Он осторожно кладет руку ей на бок, на зеленый шерстяной жакет. Тянется за одеялом, что всегда лежит на диване, и укрывает ее. Смотрит, как еле заметно бьется жилка у нее на шее, и представляет глубоко под кожей вену, как она расширяется и сокращается, гонит к сердцу горячую, густую кровь, растягивается каждые три четверти секунды.

Он разглядывает переплетение вен на ее запястье, тонкие лиловые жилки на веках, голубоватую тень на щеке, сеть сосудов на подъеме стопы. И впервые задается вопросом: кровь скольких людей понадобилась, чтобы вернуть ее к жизни, – одного или многих? И осталась ли она собой, если даже кровь, что бежит по ее телу, и та чужая? Где грань, за которой перестаешь быть собой?

Если бы он мог забыть случившееся, как забывает многое другое! Стереть из памяти, отгородиться, не видеть при каждом взгляде на Элину, как тонка ее кожа, как невыносимо хрупки вены, не представлять, как легко проколоть их иглой. Лучше бы ничего этого не было. Лучше бы она была снова беременной – сидела бы рядом, малыш внутри нее, оба в безопасности, и она цела и невредима, и нет разреза, сквозь который едва не утекла ее жизнь.

Тед, сглотнув, гонит прочь эту мысль. Откашливается, поводит плечами, разминая затекшую шею. Перед ним снова маячит унылое, однообразное море, опять тошнит, как от качки. Взяв пульт, Тед переключает каналы – раз, другой, третий, четвертый. Телеигра, реклама, женщина в саду, человек с пистолетом, лев среди высокой травы. Тед отбрасывает пульт.

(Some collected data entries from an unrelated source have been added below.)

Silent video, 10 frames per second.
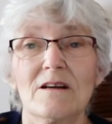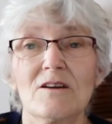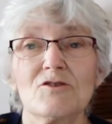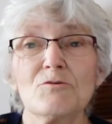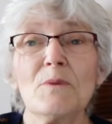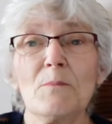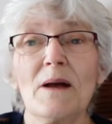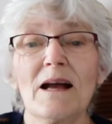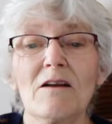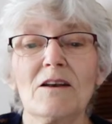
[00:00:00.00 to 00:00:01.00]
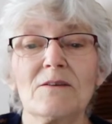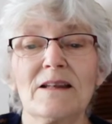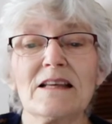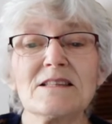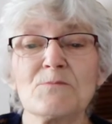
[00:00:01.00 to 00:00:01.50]
Do you remember how
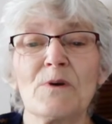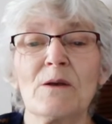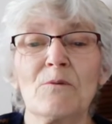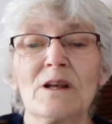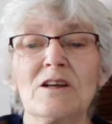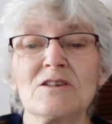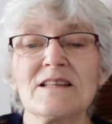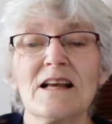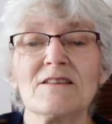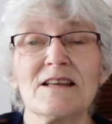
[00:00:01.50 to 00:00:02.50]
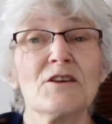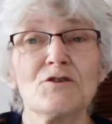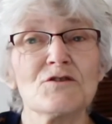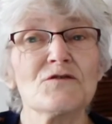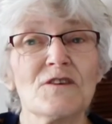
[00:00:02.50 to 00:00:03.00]
last week we learned how
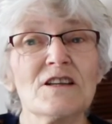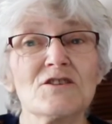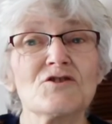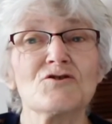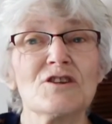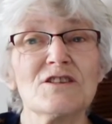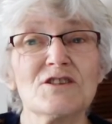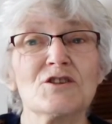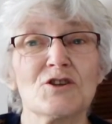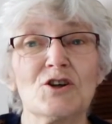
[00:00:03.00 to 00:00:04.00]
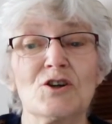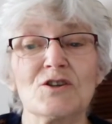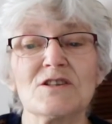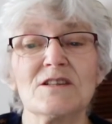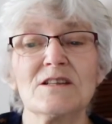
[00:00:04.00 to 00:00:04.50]
Daniel's friends trusted
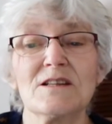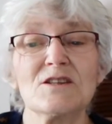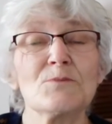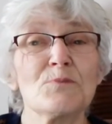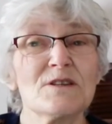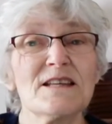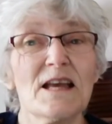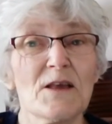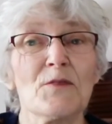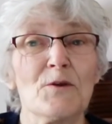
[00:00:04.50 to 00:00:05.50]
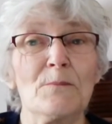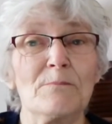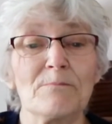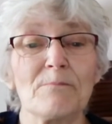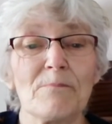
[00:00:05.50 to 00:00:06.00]
God to protect them?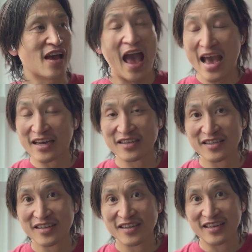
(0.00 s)
And
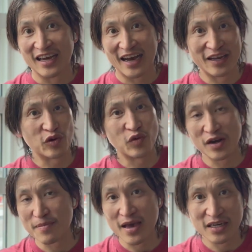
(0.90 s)
I don't want to
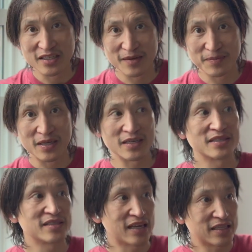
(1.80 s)
manage it because
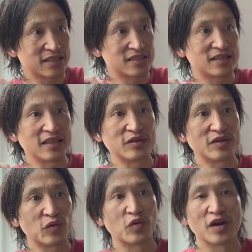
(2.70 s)
then it's
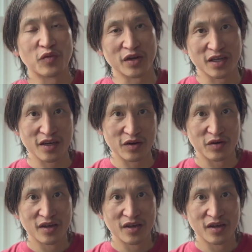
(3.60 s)
diluting where I want to go.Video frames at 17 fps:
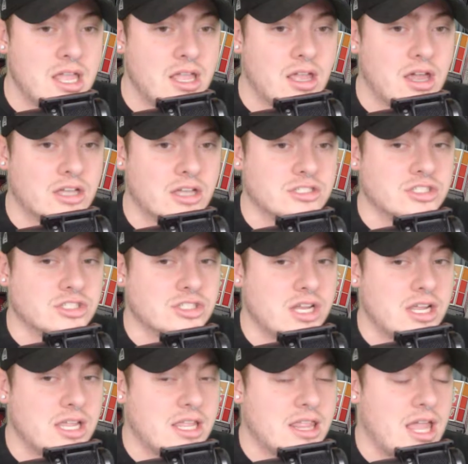cause the
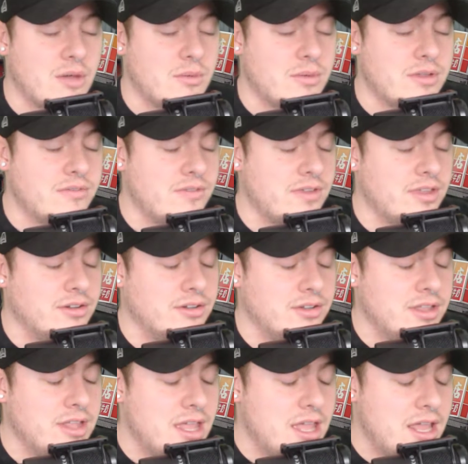shaking that we
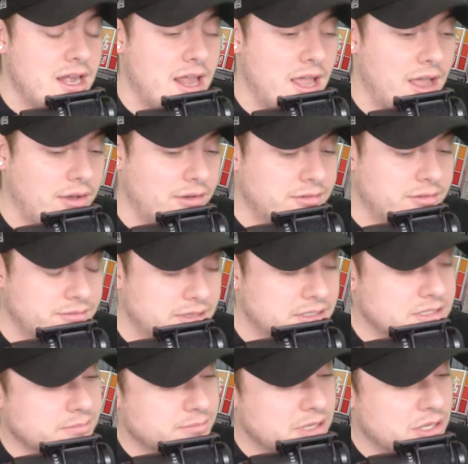feel. Now,
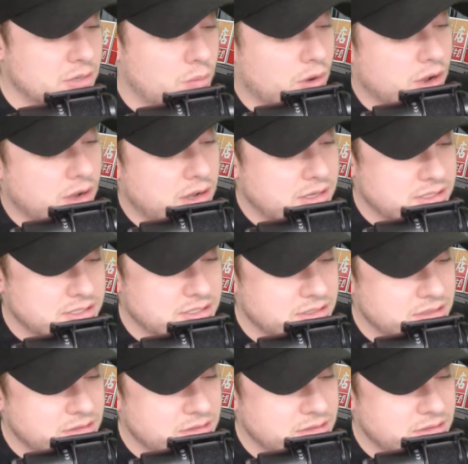that's a big word.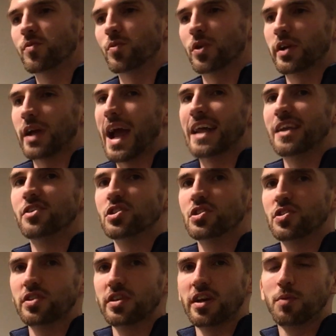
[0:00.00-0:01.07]
Where you're kind of
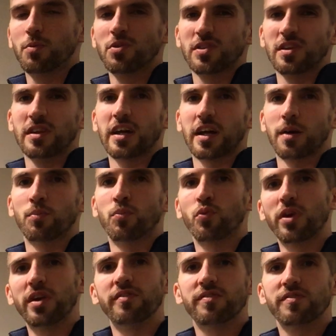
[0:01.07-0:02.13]
just almost in like a
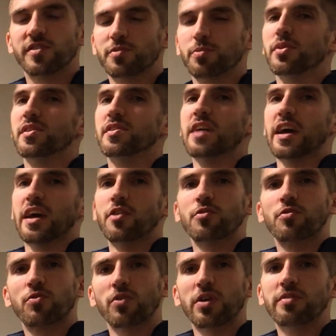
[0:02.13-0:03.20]
brief split second
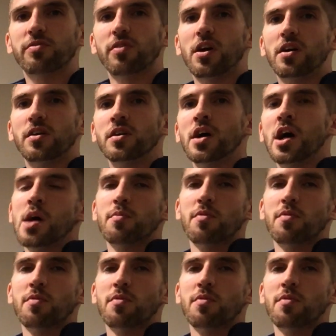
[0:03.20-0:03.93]
free fall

Память у него всегда была плохая, хуже некуда. Целые куски жизни теряются в тошнотворной дымке. Тед уверен, почти уверен, что помнит себя только с девяти лет, с того дня, как сорвался с дерева в саду у друга и сломал руку. Он помнит, как отец друга отвел его в приемный покой, помнит странную прохладу гипса, как медсестра учила его слову «гипсофила» и как ему было стыдно, когда мать неслась по коридору, пальто нараспашку, с криком: «Где мой сын?» Все остальное – смутно-приятный фон, как помехи в радиоприемнике.

Мама – большая любительница воспоминаний. «Помнишь тот пляж, где ты катался на ослике? – спросит она. – Там был еще хромой пес. И ты уронил мороженое на землю. Помнишь, как ты плакал и не мог успокоиться? И как я повела тебя в магазин за новой порцией? Помнишь?» Тед кивает, но его впечатления – не более чем ряд картинок, вроде фотографий, которые так примелькались, что стали заменой воспоминаний. У матери целое собрание историй о нем, Тед знает их наизусть: как ему на голову свалилась со шкафа коробка из-под шляпы и так расцарапала нос, что матери было стыдно выходить с ним на люди; как он выиграл на ярмарке золотую рыбку, но уронил на автостоянке, и мать прижимала к себе его лицо, пока рыбка не перестала биться в пыли; как он спросил у лысого дядьки, где его волосы; как он пел песенку двоюродной сестре, когда та упала и оцарапала ногу. Эти истории пересказаны столько раз, что Тед знает их наизусть. Но все они будто не про него.

И сейчас, сидя рядом с воскресшей подругой и маленьким сыном, Тед впервые догадывается почему. Наверное, дело в том, что ни одна из этих историй не вяжется с его собственными смутными впечатлениями из детства. Мамина версия – хоровод подарков, осликов, ярмарок, песенок, летних поездок – не сходится с его версией. Ему вспоминается их холодный дом, где отапливались только нижние этажи: в подвале была печь, разжечь которую было нелегко. Зимой по утрам на линялых желтых занавесках в детской намерзал лед. Вспоминается, как его надолго оставляли одного. Бесконечные воскресные дни, когда он, единственный ребенок в доме, полном взрослых, раз за разом съезжал по перилам. Длинные, скучные часы в палисаднике, когда он сманивал с забора соседскую кошку. Череда нянек-студенток, которые водили его в школу, в парк, ездили с ним на метро в Британский музей, кормили полдником после школы. Теду запомнилась одна, француженка, – имя вылетело из головы, – которая вместо дежурных бутербродов с вареньем испекла ему пирог-перевертыш, миниатюрный, на одну порцию. Он до сих пор помнит, как она перевернула форму и выложила пирог на тарелку, как крошилась теплая рассыпчатая корочка, блестела засахаренная груша, клубился над пирогом сладкий пар. От неожиданности Тед расплакался, и француженка обняла его, а он уткнулся в ее пушистый свитер. Но продержалась она в доме недолго, ее сменила, кажется, датчанка, которая кормила его ржаными крекерами.